Comments (11)
I'm not claiming that my code is ready for prime time yet, but I do have a somewhat automated pipeline for building the AMBER files using OpenEye and Antechamber.
https://github.com/choderalab/gbff/blob/master/code/rebuild_freesolv.py
from freesolv.
I think we decided to not use gaff2xml
for this purpose until we have a stable public API, so my plan was to ingest the dependencies into a standalone script for FreeSolv
until gaff2xml
(or some other tool) stabilized and we could reduce complexity by using these external functions.
from freesolv.
Agreed. But we may still want to check that the standalone script does the same thing as the latest gaff2xml functions. A lot of the code we have floating around differs in the various steps used to prepare ligands, which leads to different charges. In particular, the setSampleHydrogens
.
Another possibilty is for me to roll out a release of gaff2xml. Even if the API is not stable, we can still just specific a hard-coded version number for installation via conda. I'm happy with whatever here.
from freesolv.
What's the issue with setSampleHydrogens? Is it an only an issue with
ambiguity about protonation state/tautomer state? The compounds here in
general are quite straightforward at this point; there are only a handful
where there would be any concern at all about tautomer state.
John, what's your preference on the approaches Kyle suggested?
Also, I should point out that Chris Bayly just pointed me to the
documentation on how to generate canonical charges using his multiconformer
procedure -
https://docs.eyesopen.com/toolkits/cookbook/python/modeling/am1-bcc.html.
This is what we should be using for charging.

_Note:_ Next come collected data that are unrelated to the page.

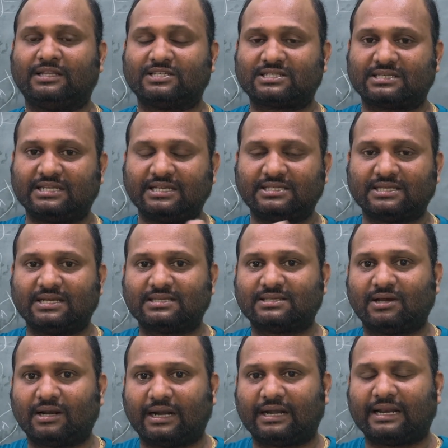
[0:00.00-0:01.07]
teachers
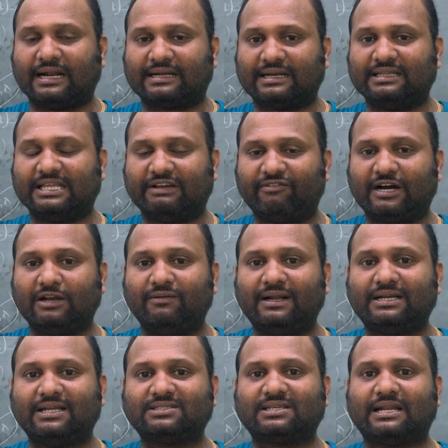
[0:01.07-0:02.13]
are attracted, the
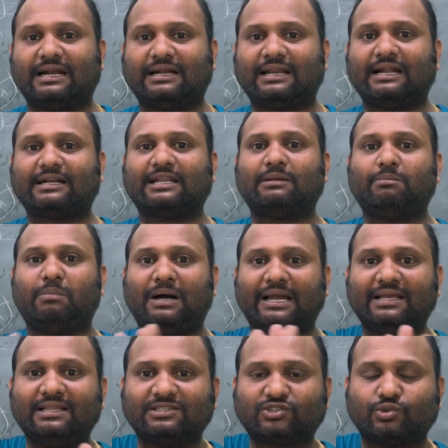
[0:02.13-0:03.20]
evaluators are attracted
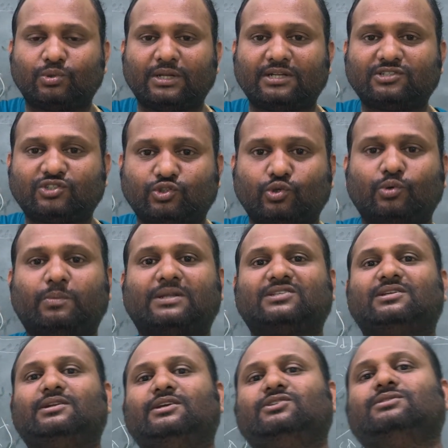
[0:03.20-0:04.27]
by the students through
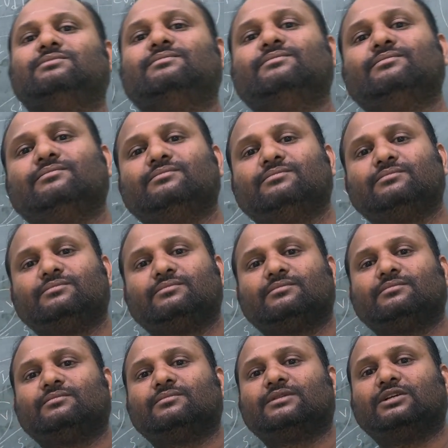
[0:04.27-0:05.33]
presentation.
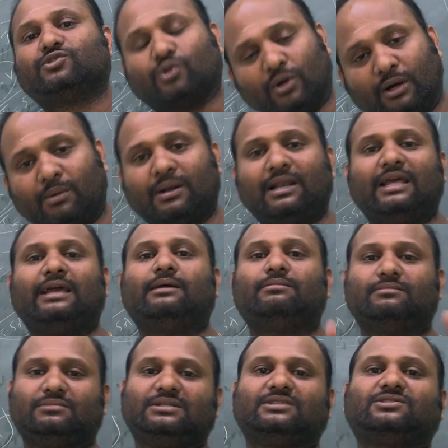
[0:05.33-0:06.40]
So only I
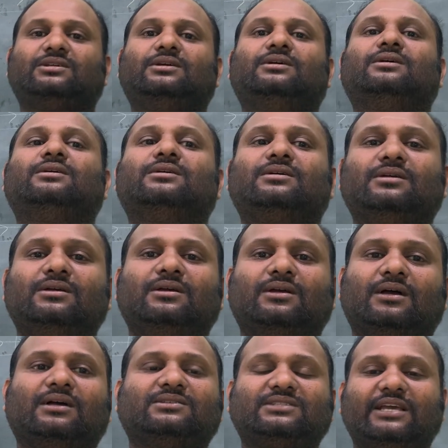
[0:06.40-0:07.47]
am just
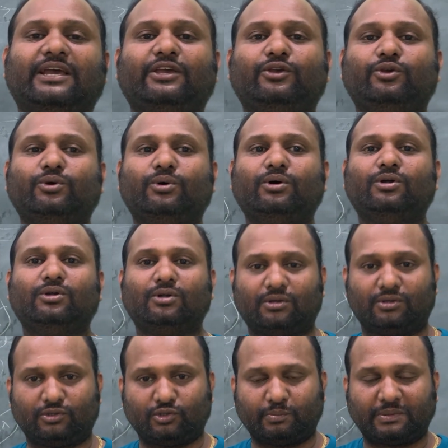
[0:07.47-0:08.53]
saying you
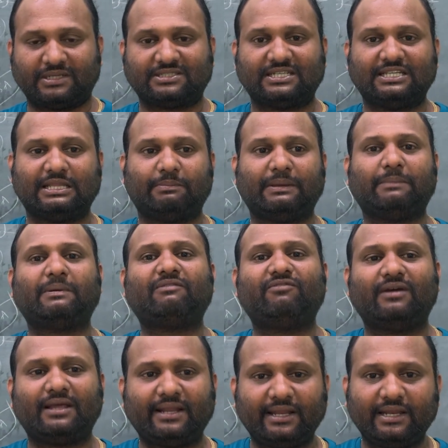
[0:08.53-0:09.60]
to present the paper
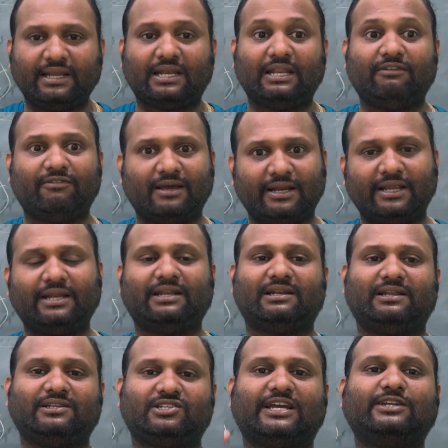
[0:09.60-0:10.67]
very
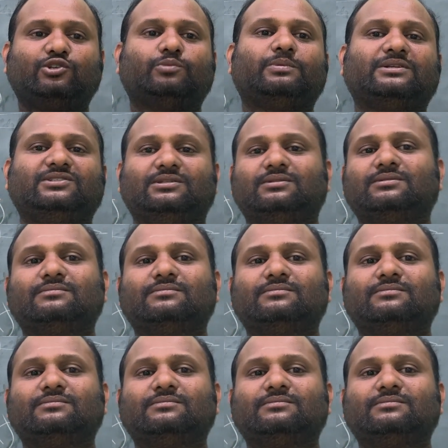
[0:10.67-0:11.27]
neatly, try to present.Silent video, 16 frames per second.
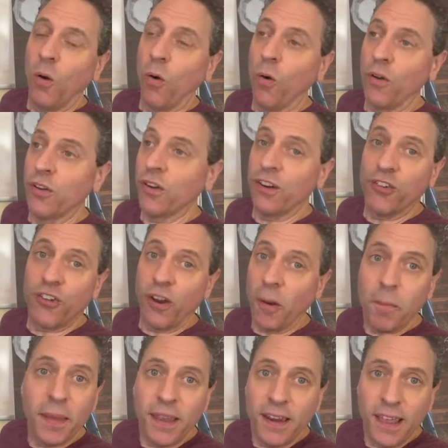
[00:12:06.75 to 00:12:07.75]
or you're going to
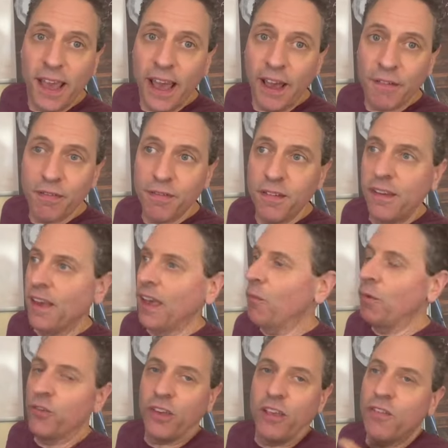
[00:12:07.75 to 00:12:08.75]
share a P D F,
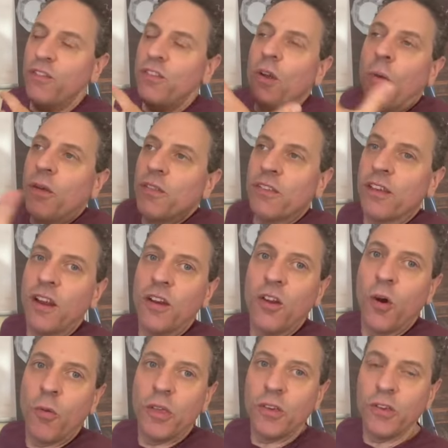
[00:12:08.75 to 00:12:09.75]
in which case no one's going to
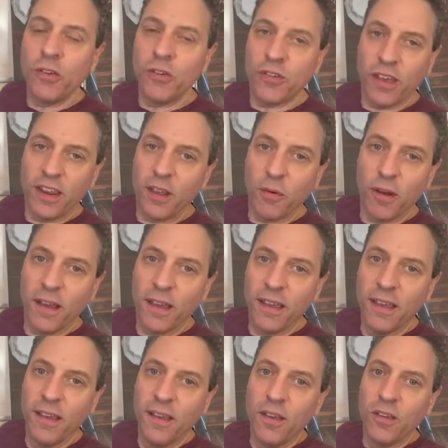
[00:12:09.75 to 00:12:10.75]
know what you use
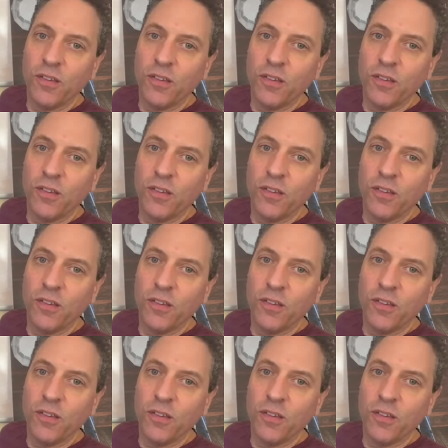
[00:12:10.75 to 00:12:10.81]
anyway.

On Sat, Apr 18, 2015 at 10:17 AM, Kyle Beauchamp [email protected]
wrote:
Agreed. But we may still want to check that the standalone script does the
same thing as the latest gaff2xml functions. A lot of the code we have
floating around differs in the various steps used to prepare ligands, which
leads to different charges. In particular, the setSampleHydrogens.Another possibilty is for me to roll out a release of gaff2xml. Even if
the API is not stable, we can still just specific a hard-coded version
number for installation via conda. I'm happy with whatever here.—
Reply to this email directly or view it on GitHub
#20 (comment).
David Mobley
[email protected]
949-385-2436
from freesolv.
Christopher Bayly's canonical AM1-BCC recipe, which we have now adopted, uses
omega.SetSampleHydrogens(True)
which @kyleabeauchamp has found leads to modest charge differences for ethanol due to placement of the proton.
@kyleabeauchamp has also found that
omega.SetRMSThreshold(rms)
seems to behave independently of the specified rms
value, and omega.SetRMSThreshold(0)
behaves completely differently from omitting a call to this method altogether. We're not yet sure if this is a bug. Using or omitting this line leads to charge differences for ethyl acrylate.

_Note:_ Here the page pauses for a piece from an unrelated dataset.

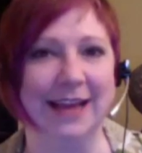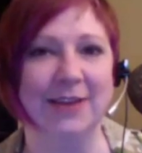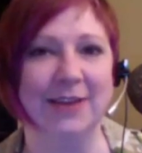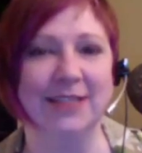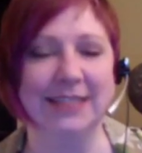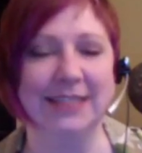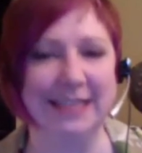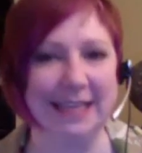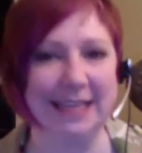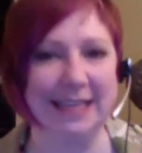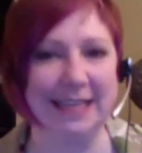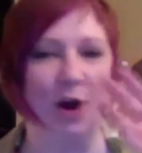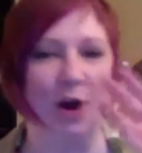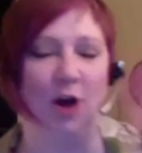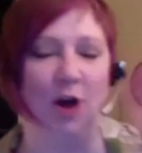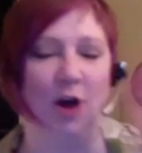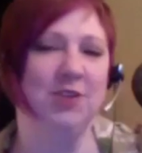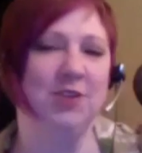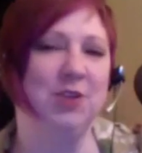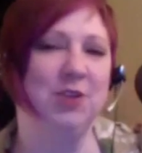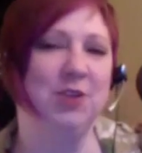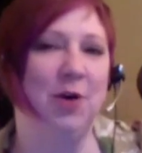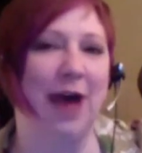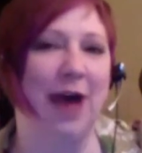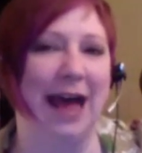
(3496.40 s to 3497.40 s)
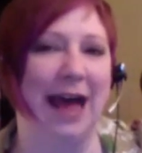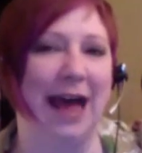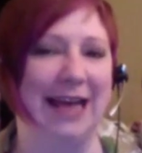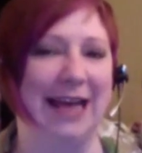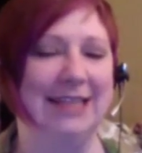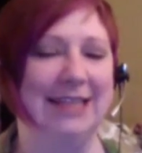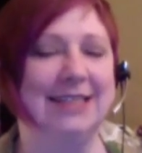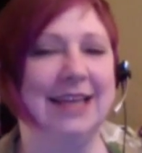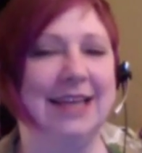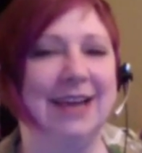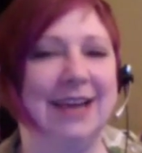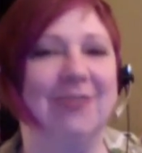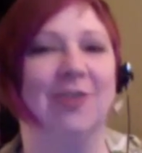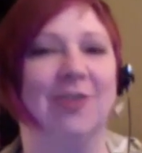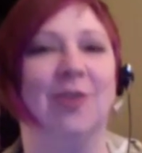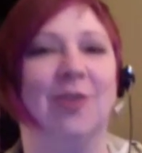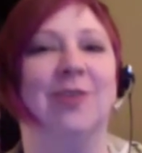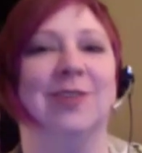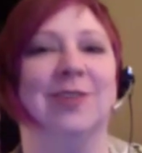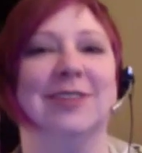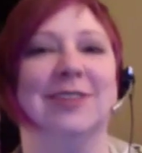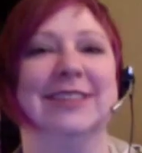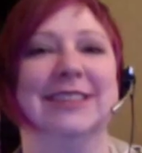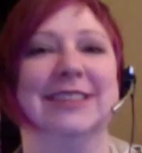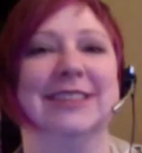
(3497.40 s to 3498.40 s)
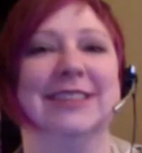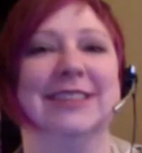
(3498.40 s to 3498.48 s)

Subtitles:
see also as they rolled?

I think we can either use a specific gaff2xml
version to regenerate these or ingest the methods that we are using into scripts here---either method will work from a technical standpoint.

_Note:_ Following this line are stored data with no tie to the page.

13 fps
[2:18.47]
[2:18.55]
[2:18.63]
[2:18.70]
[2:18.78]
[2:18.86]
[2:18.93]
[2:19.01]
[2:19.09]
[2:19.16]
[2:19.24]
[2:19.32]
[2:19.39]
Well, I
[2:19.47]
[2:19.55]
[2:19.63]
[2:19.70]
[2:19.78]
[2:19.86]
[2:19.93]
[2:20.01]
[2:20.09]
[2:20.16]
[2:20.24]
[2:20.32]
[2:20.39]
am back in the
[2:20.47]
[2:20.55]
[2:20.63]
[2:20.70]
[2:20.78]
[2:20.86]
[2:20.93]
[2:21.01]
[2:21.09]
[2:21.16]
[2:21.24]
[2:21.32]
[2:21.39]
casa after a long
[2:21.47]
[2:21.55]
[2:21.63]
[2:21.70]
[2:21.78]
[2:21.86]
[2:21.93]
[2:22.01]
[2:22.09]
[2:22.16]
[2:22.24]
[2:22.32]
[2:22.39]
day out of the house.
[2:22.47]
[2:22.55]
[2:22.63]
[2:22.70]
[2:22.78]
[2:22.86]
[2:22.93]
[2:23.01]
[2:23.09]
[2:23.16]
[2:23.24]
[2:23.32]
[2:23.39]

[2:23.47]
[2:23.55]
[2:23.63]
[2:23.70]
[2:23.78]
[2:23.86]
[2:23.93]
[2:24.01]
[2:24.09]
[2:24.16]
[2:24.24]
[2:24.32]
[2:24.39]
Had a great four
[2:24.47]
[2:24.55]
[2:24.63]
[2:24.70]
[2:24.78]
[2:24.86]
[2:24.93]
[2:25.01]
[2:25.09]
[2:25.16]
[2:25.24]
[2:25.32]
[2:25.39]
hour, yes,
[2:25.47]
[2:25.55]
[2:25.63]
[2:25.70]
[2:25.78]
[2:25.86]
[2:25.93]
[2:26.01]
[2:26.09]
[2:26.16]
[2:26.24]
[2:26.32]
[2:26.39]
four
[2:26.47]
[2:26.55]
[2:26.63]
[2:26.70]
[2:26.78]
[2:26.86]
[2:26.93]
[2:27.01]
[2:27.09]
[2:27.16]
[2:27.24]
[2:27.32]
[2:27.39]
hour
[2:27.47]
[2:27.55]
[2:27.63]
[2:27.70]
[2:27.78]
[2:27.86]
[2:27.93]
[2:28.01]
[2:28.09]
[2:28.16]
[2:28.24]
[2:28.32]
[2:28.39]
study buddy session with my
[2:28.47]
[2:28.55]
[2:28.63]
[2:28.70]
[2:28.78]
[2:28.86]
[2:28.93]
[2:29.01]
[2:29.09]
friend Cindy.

@kyleabeauchamp makes a good point about testing, however---gaff2xml
currently has an automated testing framework to ensure correct behavior of its methods, while this project does not yet have automated testing framework.
The biggest question might therefore be "What kind of testing do we need to ensure correctness of FreeSolv?". It seems that not much in the way of testing process existed previously (which is why all of these errors have come to light). Perhaps we want to figure out how we want things to be tested first, and that will make the path forward clearer?
from freesolv.
What is being done about the omega.SetRMSThreshold issue you mentioned?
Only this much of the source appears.